The longest passage returns to childhood, but now the child is not merely waking; he is producing a whole world. The father admits, almost ruefully, My little son’s improvisations exceed min. A round stone becomes bread; a hen can lay golden eggs; giants lean in with hungry jaws. The images are comic and feral at once—bears killed and quartered at a thought—suggesting that invention doesn’t sanitize reality; it intensifies it. What the adult calls the day’s poor little happenings get swallowed into a rolling phantasmagoria that never rests. Then comes a key, uneasy admiration: the child has music which I have not, tunes with no scale, no rhythm, only mood. This is not cute; it becomes devastating after Sunday school: Never have I heard so crushing a critique as his desolate inventions, half-hymns. The poem’s tension sharpens here: institutional religion offers ready-made meaning, but the child’s improvisation answers with something rawer and lonelier—an art that can expose how thin the official consolation feels.

Joy, rot, and the argument about reproduction

Section 3 sounds like a shout across an icy room: This song is to Phyllis! The speaker insists on spring even in deep snow, correcting himself—springtime, not ring time!—as if refusing marriage talk or any neat social cue. The domestic scene is comic misery: The screaming brat’s a sheep bleating, the crib-side is a bush being shaken. Then a miniature debate breaks out: We are young! We are happy! says Colin; Reproduction lets death in, says Joyce; Rot, says the speaker, returning again to Phyllis. The poem doesn’t settle the argument so much as stage it. Youth and happiness are asserted against an icy dawn, while the thought of reproduction makes mortality explicit. The insistence on singing to Phyllis reads like defiance: a refusal to let love be reduced either to biology’s doom or to sentimental slogans.

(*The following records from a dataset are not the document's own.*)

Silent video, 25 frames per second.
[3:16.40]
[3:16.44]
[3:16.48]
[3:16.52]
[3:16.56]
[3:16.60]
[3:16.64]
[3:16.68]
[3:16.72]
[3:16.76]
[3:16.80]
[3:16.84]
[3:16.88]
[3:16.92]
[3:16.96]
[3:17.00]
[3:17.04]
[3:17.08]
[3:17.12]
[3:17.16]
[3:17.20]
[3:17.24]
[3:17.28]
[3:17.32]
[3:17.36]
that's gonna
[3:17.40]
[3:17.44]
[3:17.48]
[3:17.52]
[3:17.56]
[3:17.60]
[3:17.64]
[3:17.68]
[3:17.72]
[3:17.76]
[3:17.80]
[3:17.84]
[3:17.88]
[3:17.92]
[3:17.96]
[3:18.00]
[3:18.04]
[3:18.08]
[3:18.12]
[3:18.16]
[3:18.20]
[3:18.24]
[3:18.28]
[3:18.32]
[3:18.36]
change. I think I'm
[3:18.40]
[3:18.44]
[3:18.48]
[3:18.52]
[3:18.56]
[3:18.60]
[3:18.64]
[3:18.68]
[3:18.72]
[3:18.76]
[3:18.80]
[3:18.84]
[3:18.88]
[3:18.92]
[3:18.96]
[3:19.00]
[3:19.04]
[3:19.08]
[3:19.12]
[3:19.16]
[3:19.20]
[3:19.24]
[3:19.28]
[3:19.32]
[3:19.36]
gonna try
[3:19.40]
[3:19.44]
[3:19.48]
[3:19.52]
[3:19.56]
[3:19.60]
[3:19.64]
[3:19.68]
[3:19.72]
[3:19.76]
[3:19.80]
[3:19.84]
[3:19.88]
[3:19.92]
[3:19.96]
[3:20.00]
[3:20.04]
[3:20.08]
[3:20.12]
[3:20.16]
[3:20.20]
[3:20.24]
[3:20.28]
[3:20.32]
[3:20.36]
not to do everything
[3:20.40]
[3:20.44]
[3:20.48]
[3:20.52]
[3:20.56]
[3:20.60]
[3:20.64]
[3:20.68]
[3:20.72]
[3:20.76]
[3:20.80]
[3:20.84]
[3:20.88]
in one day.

The final aphorism: why darkness is not the enemy

The closing statement clarifies the poem’s logic: That which is known has value only by virtue of the dark. Knowledge, once settled, drops from consciousness into the muscles; it stops being alive. Only when it’s set into vibration by opposed forces—by darkness—does it return as felt experience. This makes the earlier images click: the baby’s waking hand, the sky-serpent’s appetite, the kitchen progression toward emptiness, the child’s relentless stories, the snowy insistence on spring. Darkness here is not simply evil; it is pressure, resistance, the thing that keeps perception from becoming a dead habit.

A sharper question the poem leaves behind

If the sky can masquerade as a mother’s lift, and if the known becomes inert once it sinks into the will, then what should we trust—comfort, or the uneasy force that disrupts comfort? The poem seems to answer: trust whatever makes you wake up, even if it scares you a little.